Emsal Mahkeme Kararı İstanbul Anadolu 13. Asliye Ticaret Mahkemesi 2020/552 E. 2020/557 K. 15.12.2020 T.

Görüntülediğiniz mahkeme kararı kesinleşmiş bir karardır.

T.C. İstanbul Anadolu 13. ASLİYE TİCARET MAHKEMESİ
ESAS NO : 2019/490 Esas
KARAR NO: 2020/553
DAVA : İtirazın İptali (Hizmet Sözleşmesinden Kaynaklanan)
DAVA TARİHİ : 22/10/2019
KARAR TARİHİ : 15/12/2020
Mahkememizde görülmekte olan İtirazın İptali (Hizmet Sözleşmesinden Kaynaklanan) davasının yapılan açık yargılaması sonunda,
GEREĞİ DÜŞÜNÜLDÜ/
DAVA;Davacı vekili dava dilekçesinde özetle; taraflar arasında cari hesap ilişkisinin mevcut olduğunu, borçlunun toplam —- borcu bulunduğunu, borçlunun müvekkili olduğu şirket tarafından defaatle yapılar şifahi talepleri karşılıksız bıraktığını, ödeme hususunda herhangi bir olumlu dönüşte bulunmadığını, bu hususta arabulucuya başvurma şarıtnın gerçekleştirdiklerini, bu görüşmede de olumlu bir sonuç alınamadığını, bu nedenlerle herhangi bir ödeme yapmayan davalı taraf için ——— sayılı dosyası ile icra takibi başlatıldığını ve itiraz üzerine takibin durduğunu belirterek itirazın iptali ile yargılama giderleriyle vekalet ücretinin davalı tarafa yükletilmesine karar verilmesini talep ve dava etmiştir.

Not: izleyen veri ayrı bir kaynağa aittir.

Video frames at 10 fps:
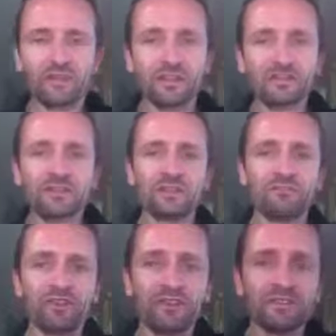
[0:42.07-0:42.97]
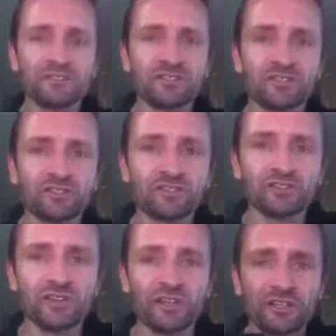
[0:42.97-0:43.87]
Now this kit really is a nice
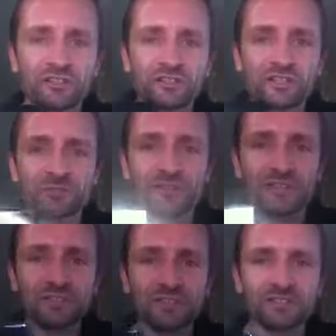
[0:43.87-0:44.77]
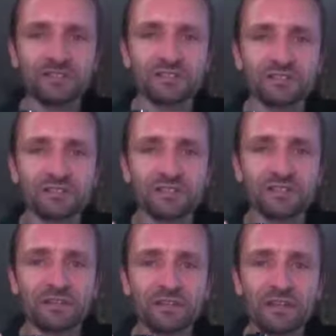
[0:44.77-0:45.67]
stylish slim kit as you can see.
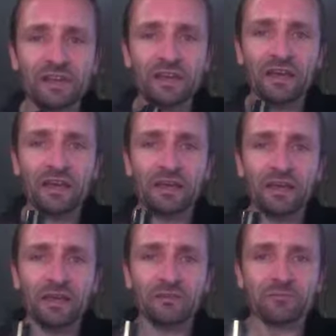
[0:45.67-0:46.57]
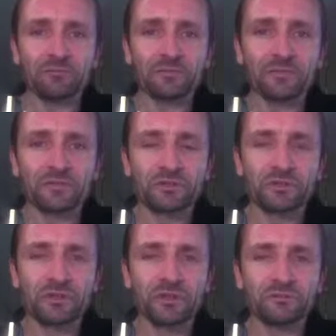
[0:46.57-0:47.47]
Um,
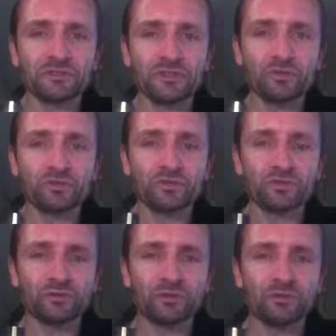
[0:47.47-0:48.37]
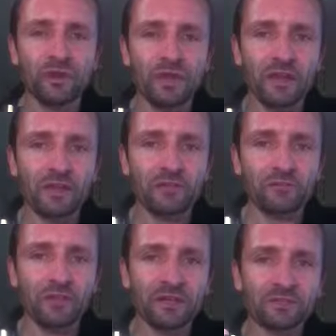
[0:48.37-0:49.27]
comes in all sort of,
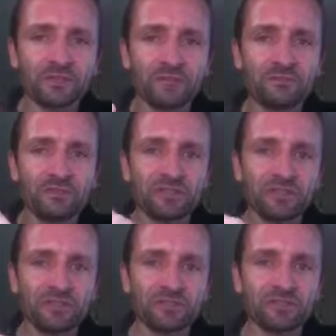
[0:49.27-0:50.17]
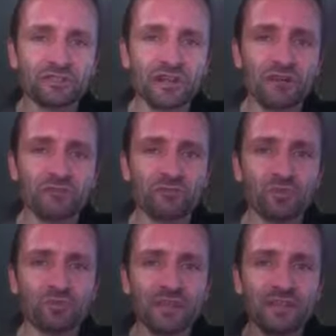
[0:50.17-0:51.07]
um, in a slim design, it's got the charging
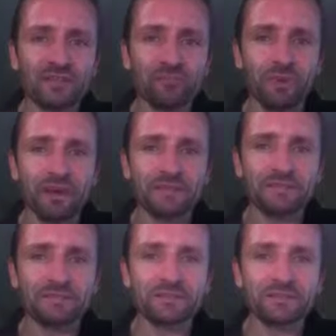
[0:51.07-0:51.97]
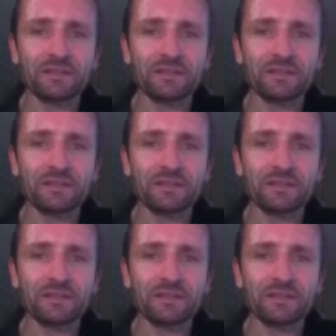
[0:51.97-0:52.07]
port at the base.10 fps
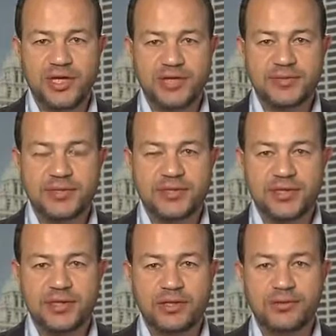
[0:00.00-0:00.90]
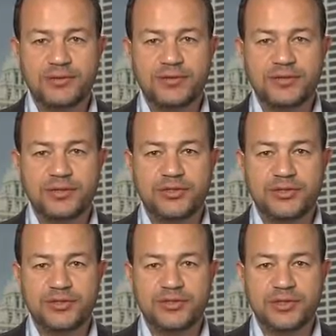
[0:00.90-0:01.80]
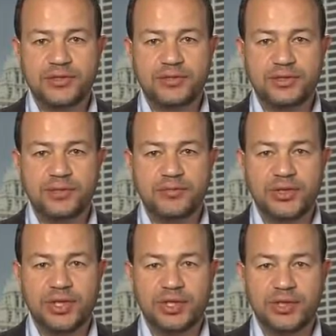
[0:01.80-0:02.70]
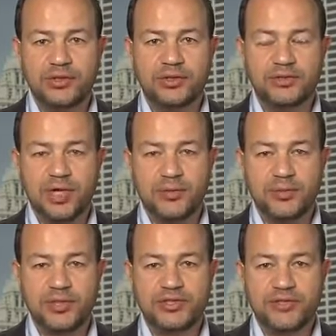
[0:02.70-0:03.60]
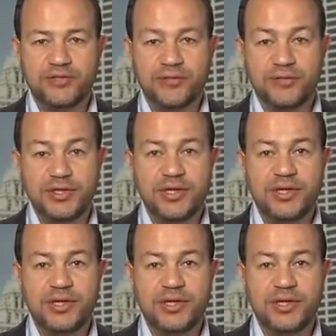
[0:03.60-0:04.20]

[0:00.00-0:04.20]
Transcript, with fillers: hospitals that are doing surgeries and taking trauma patients. Every day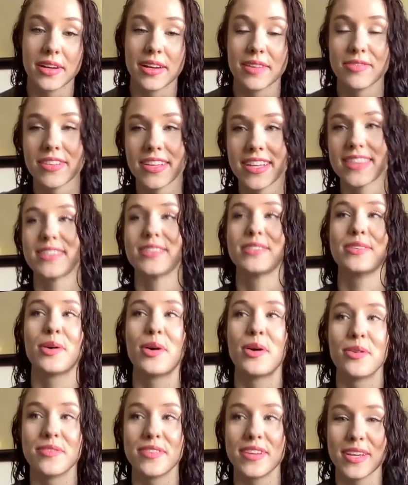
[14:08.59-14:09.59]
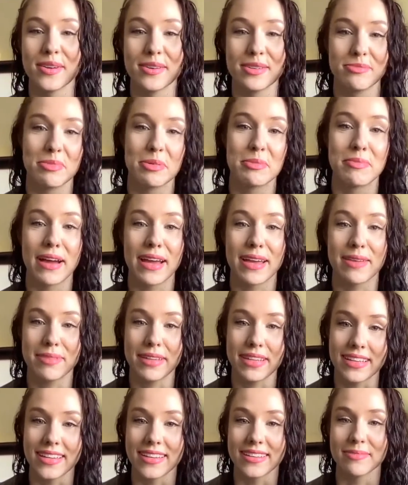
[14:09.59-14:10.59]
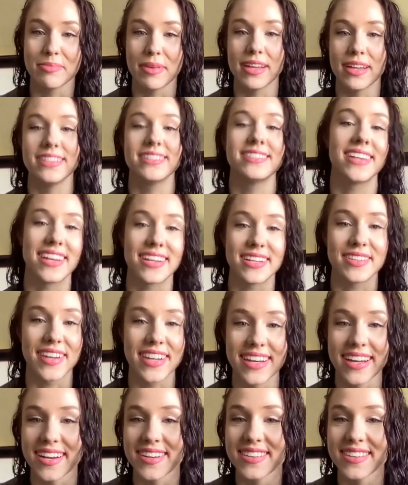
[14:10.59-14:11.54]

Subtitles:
I feel like this whole video has been my opinion, but he's not here right now.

CEVAP : Davaya cevap verilmemiştir.
DELİLLER: ——- dosyası. Bilirkişi raporu, Arabuluculuk Tutanağı, Dosya kapsamındaki tüm bilgi ve belgeler.
DELİLLERİN DEĞERLENDİRİLMESİ VE GEREKÇE:
Dava İtirazın İptali (Hizmet Sözleşmesinden Kaynaklanan) davasıdır.
2004 Sayılı İİK.’nın 67.maddesi; —– Takip talebine itiraz edilen alacaklı, itirazın tebliği tarihinden itibaren bir sene içinde mahkemeye başvurarak, genel hükümler dairesinde alacağının varlığını ispat suretiyle itirazın iptalini dava edebilir.—– Bu davada borçlunun itirazının haksızlığına karar verilirse borçlu; takibinde haksız ve kötü niyetli görülürse alacaklı; diğer tarafın talebi üzerine iki tarafın durumuna, davanın ve hükmolunan şeyin tahammülüne göre, red veya hükmolunan meblağın —- yüzde yirmisinden aşağı olmamak üzere, uygun bir tazminatla mahkum edilir. İtiraz eden veli, vasi veya mirasçı ise, borçlu hakkında tazminat hükmolunması kötü niyetin sübutuna bağlıdır. —Birinci fıkrada yazılı itirazın iptali süresini geçiren alacaklının umumi hükümler dairesinde alacağını dava etmek hakkı saklıdır. —- Bu Kanunda öngörülen icra inkar tazminatı, kötü niyet tazminatı ve benzeri tazminatların tespitinde, takip talebi veya davadaki talep esas alınır.” hükmüne amirdir.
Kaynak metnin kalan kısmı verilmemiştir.